• [REQUIRED ACTION]: An exact copy of every record, without the pictures, is what should come back.

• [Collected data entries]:
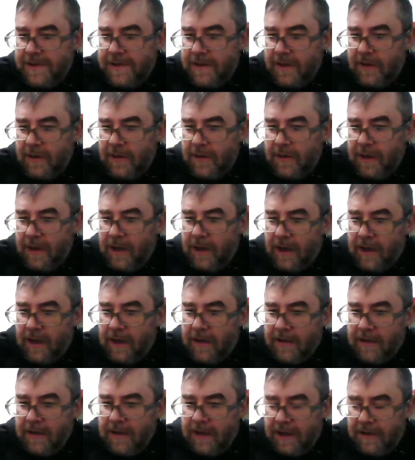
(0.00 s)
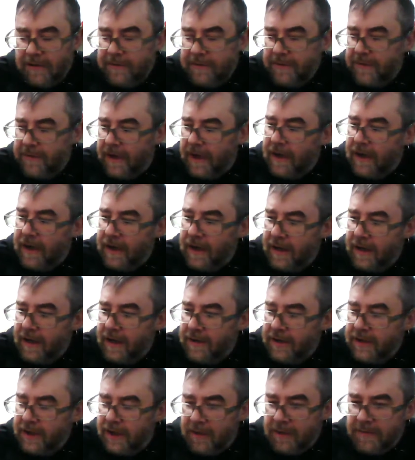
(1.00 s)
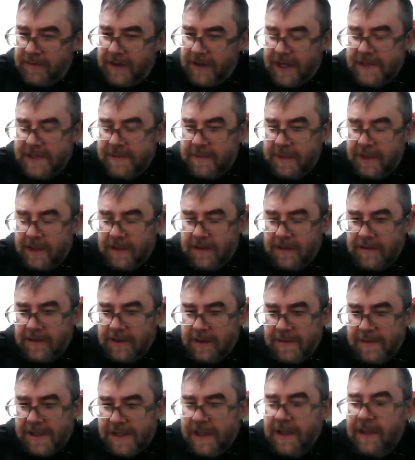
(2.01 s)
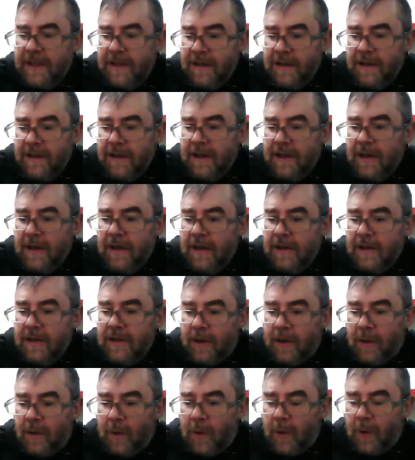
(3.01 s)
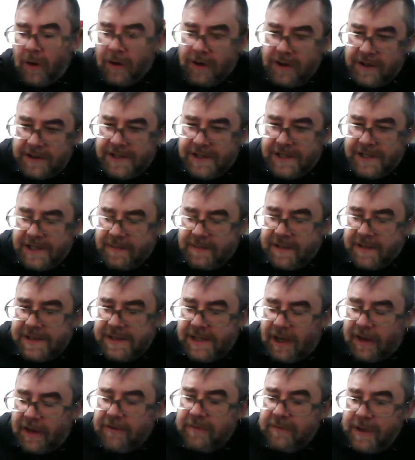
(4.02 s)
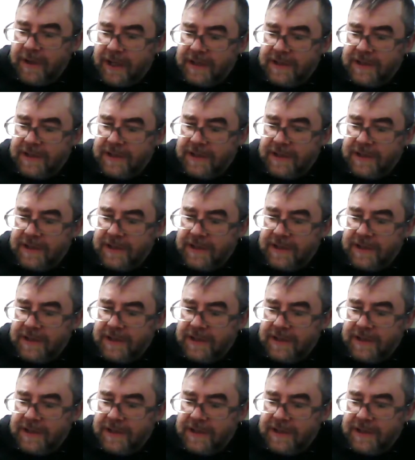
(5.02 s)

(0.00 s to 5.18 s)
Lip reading: So if investment comes in, or the system itself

• [ANSWER SECTION]:
(0.00 s)
(1.00 s)
(2.01 s)
(3.01 s)
(4.02 s)
(5.02 s)

(0.00 s to 5.18 s)
Lip reading: So if investment comes in, or the system itself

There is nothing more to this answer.